***** Provided records *****

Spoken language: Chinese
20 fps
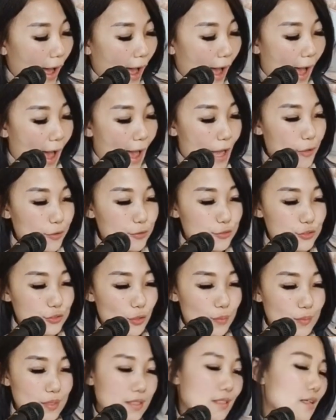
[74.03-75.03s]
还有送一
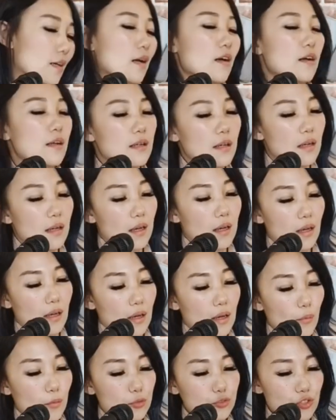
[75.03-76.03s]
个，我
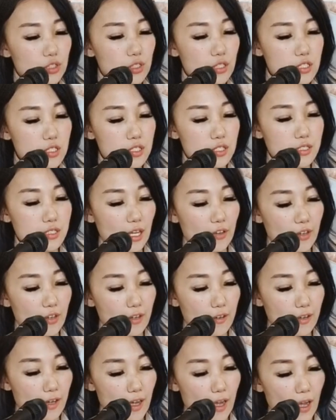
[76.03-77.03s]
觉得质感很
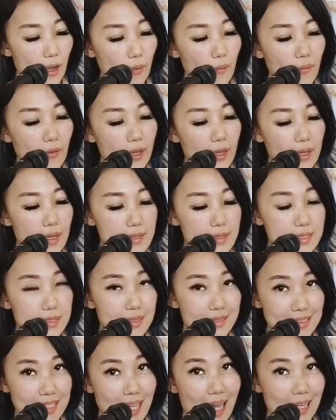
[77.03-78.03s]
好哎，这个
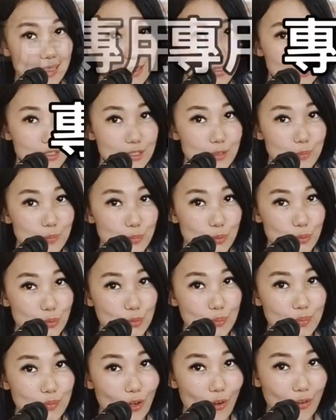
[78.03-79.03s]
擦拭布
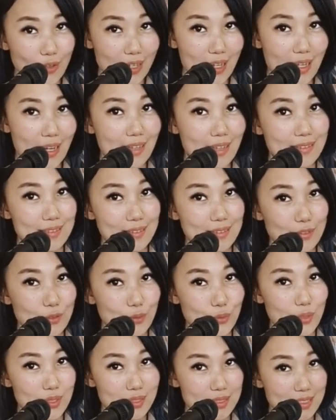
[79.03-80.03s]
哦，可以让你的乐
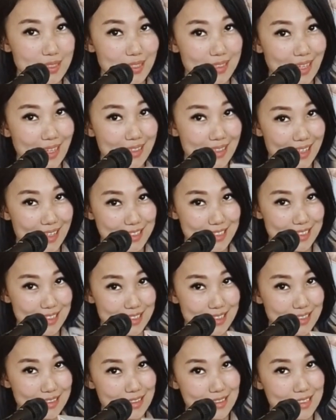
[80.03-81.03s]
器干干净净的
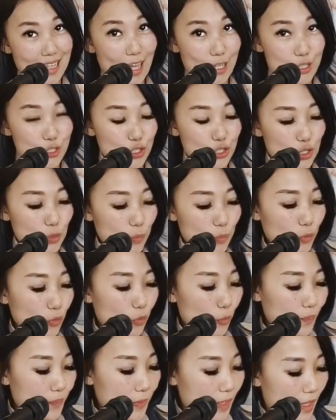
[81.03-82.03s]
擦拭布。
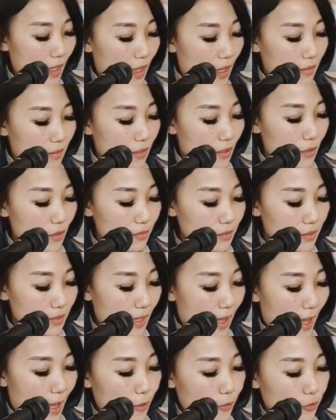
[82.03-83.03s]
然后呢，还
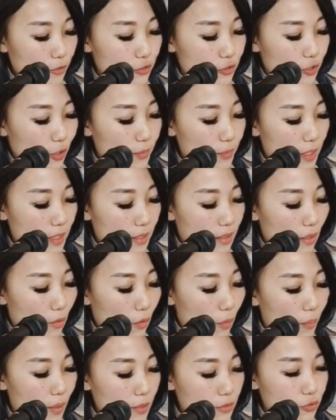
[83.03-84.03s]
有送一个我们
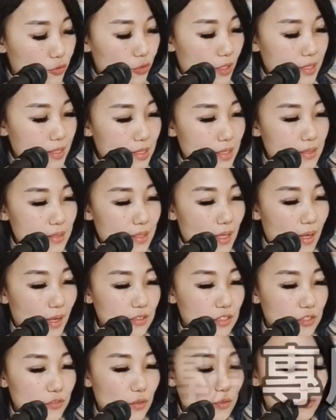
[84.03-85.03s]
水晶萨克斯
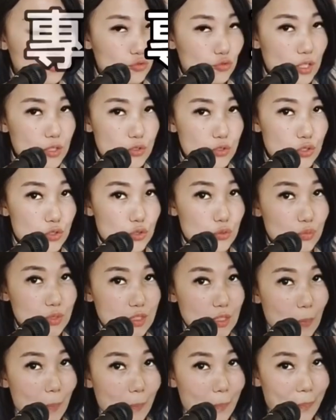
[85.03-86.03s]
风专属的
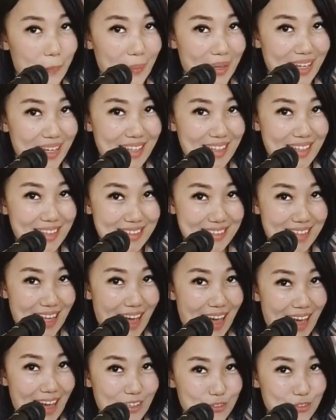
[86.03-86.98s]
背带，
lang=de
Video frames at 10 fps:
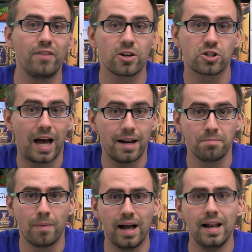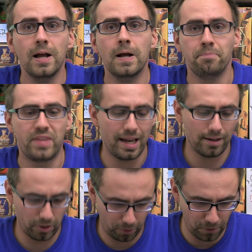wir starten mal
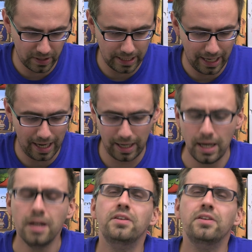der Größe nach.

*****

- **What this task involves**
Transcribe the material as is, with images omitted.

- **Written response**
Spoken language: Chinese
20 fps
[74.03-75.03s]
还有送一
[75.03-76.03s]
个，我
[76.03-77.03s]
觉得质感很
[77.03-78.03s]
好哎，这个
[78.03-79.03s]
擦拭布
[79.03-80.03s]
哦，可以让你的乐
[80.03-81.03s]
器干干净净的
[81.03-82.03s]
擦拭布。
[82.03-83.03s]
然后呢，还
[83.03-84.03s]
有送一个我们
[84.03-85.03s]
水晶萨克斯
[85.03-86.03s]
风专属的
[86.03-86.98s]
背带，
lang=de
Video frames at 10 fps:
wir starten mal
der Größe nach.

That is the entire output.